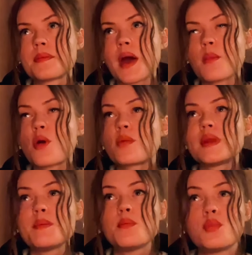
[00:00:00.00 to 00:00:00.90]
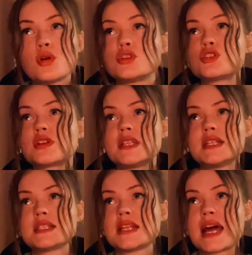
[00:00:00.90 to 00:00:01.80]
I'm probably butchering
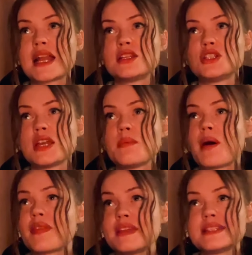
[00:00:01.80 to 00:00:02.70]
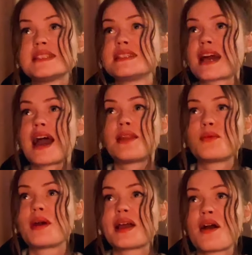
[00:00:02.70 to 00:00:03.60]
this analogy, but this is kind of
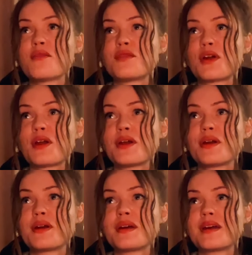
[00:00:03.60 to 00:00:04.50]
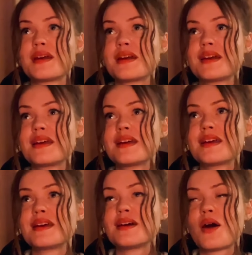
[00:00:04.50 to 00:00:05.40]
what it comes through.
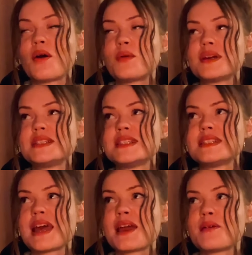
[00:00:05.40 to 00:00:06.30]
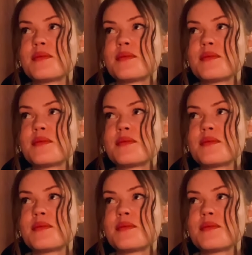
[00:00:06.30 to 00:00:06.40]
Oh, what is his name?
┄┄┄┄┄┄┄┄┄┄┄┄┄┄┄┄┄┄┄┄
Task to complete>
Write out the data above exactly, minus any images.

Output>
[00:00:00.00 to 00:00:00.90]
[00:00:00.90 to 00:00:01.80]
I'm probably butchering
[00:00:01.80 to 00:00:02.70]
[00:00:02.70 to 00:00:03.60]
this analogy, but this is kind of
[00:00:03.60 to 00:00:04.50]
[00:00:04.50 to 00:00:05.40]
what it comes through.
[00:00:05.40 to 00:00:06.30]
[00:00:06.30 to 00:00:06.40]
Oh, what is his name?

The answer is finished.